What is required:
In the records below, find the line containing "(513.90 s to 514.90 s)", then print it and every following line exactly, through the last, without pictures.

§ §

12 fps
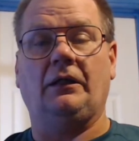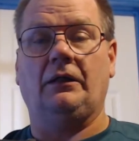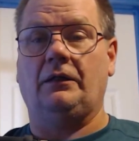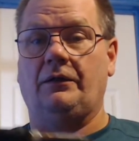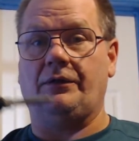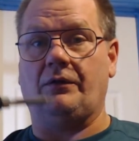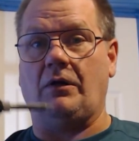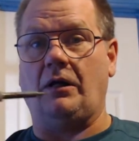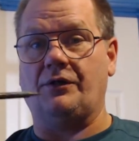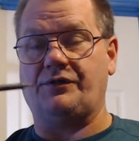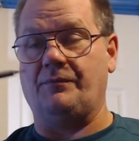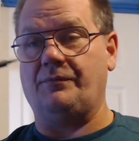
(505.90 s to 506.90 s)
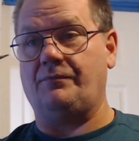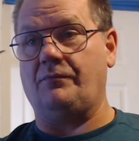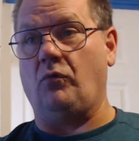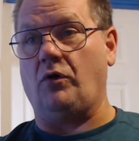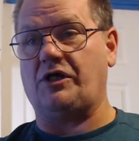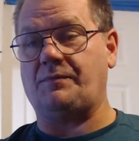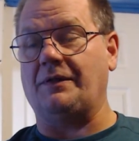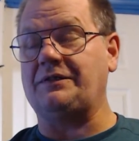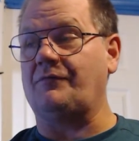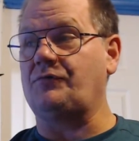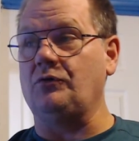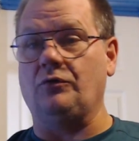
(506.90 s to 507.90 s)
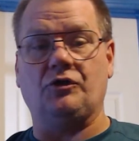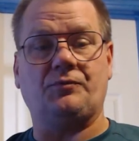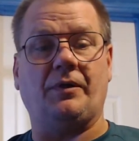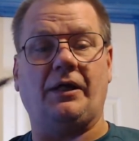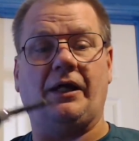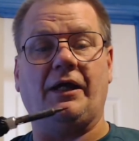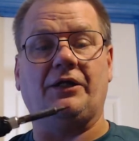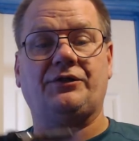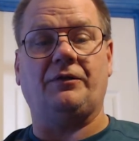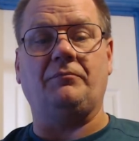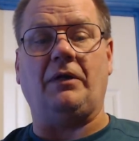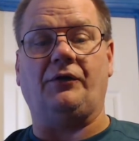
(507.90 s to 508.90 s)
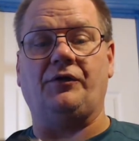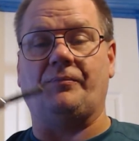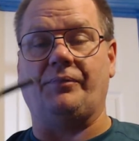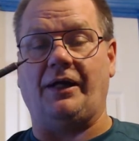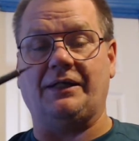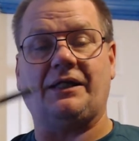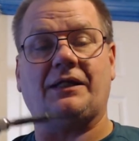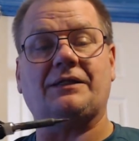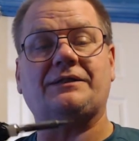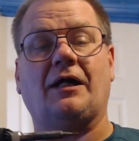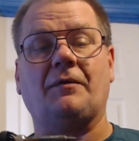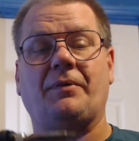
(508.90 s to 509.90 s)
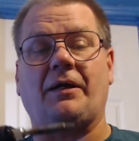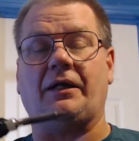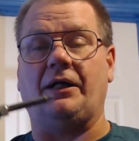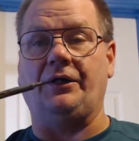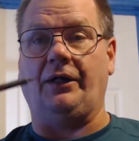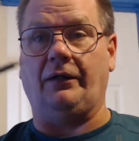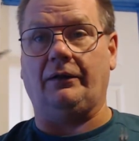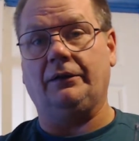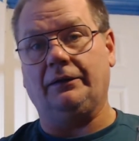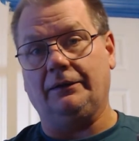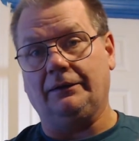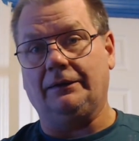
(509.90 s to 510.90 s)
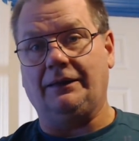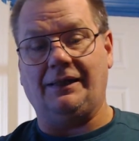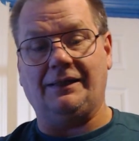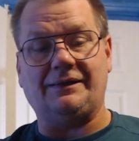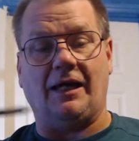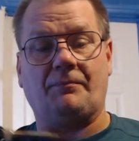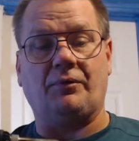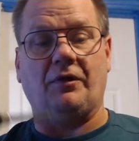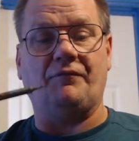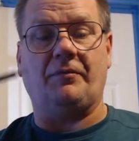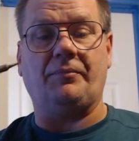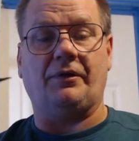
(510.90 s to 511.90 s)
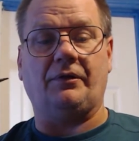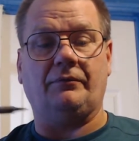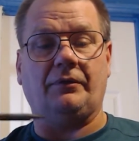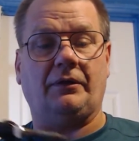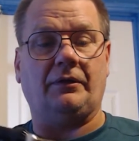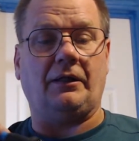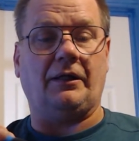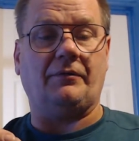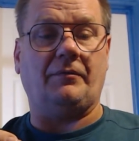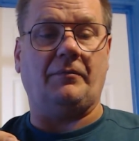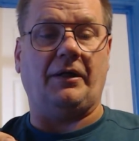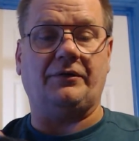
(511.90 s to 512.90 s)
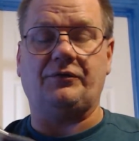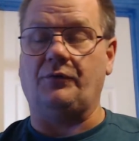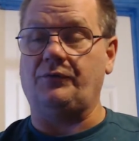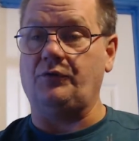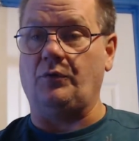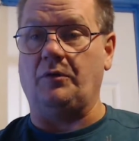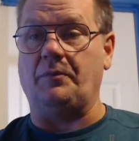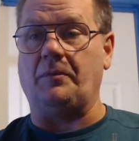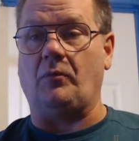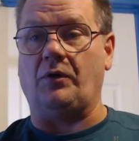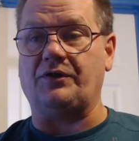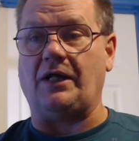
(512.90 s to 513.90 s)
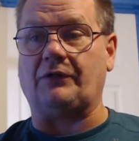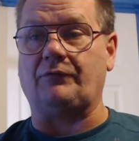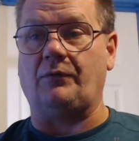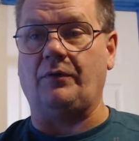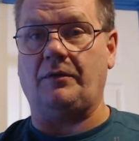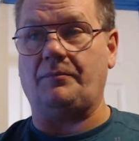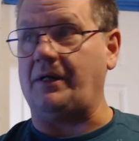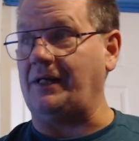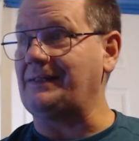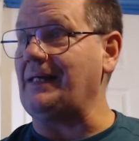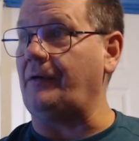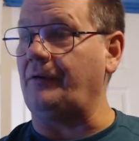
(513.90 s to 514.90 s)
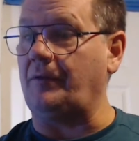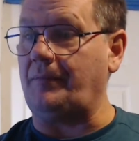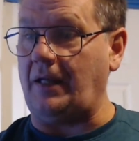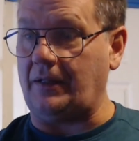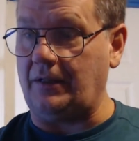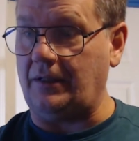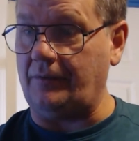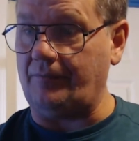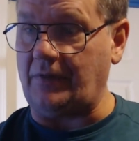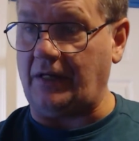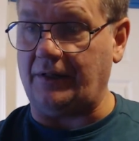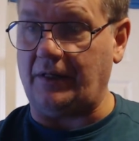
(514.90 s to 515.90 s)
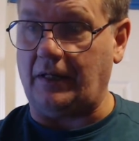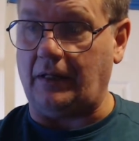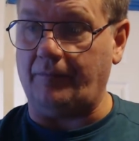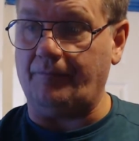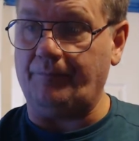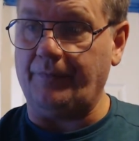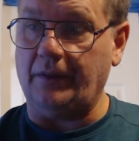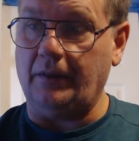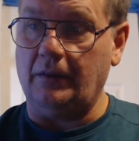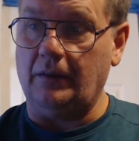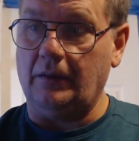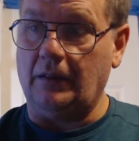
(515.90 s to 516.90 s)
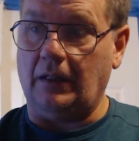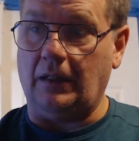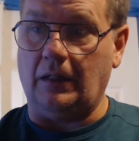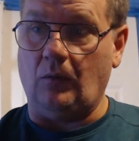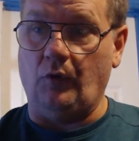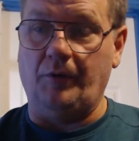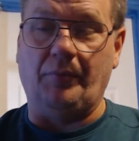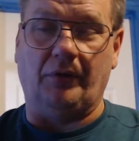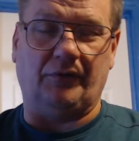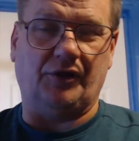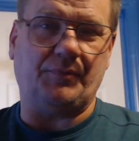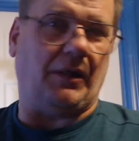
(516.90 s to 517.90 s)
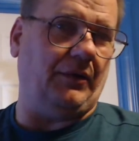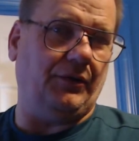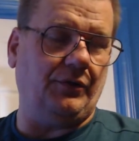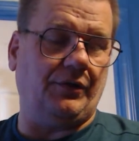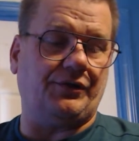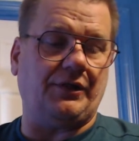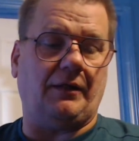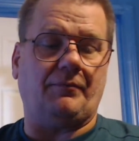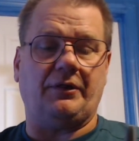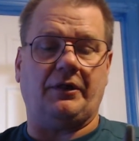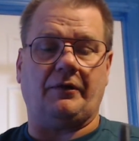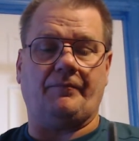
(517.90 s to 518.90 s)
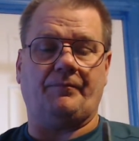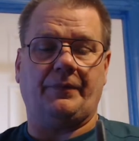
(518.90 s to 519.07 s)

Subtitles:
There are some more expensive tools, but I actually melted the plastic and stuck it back on there. It's not perfect, but I might do a little bit more doctoring with it, but I soldered it back on, got it hot. Wood burners probably do the same thing.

§ §

Answer section:
(513.90 s to 514.90 s)
(514.90 s to 515.90 s)
(515.90 s to 516.90 s)
(516.90 s to 517.90 s)
(517.90 s to 518.90 s)
(518.90 s to 519.07 s)

Subtitles:
There are some more expensive tools, but I actually melted the plastic and stuck it back on there. It's not perfect, but I might do a little bit more doctoring with it, but I soldered it back on, got it hot. Wood burners probably do the same thing.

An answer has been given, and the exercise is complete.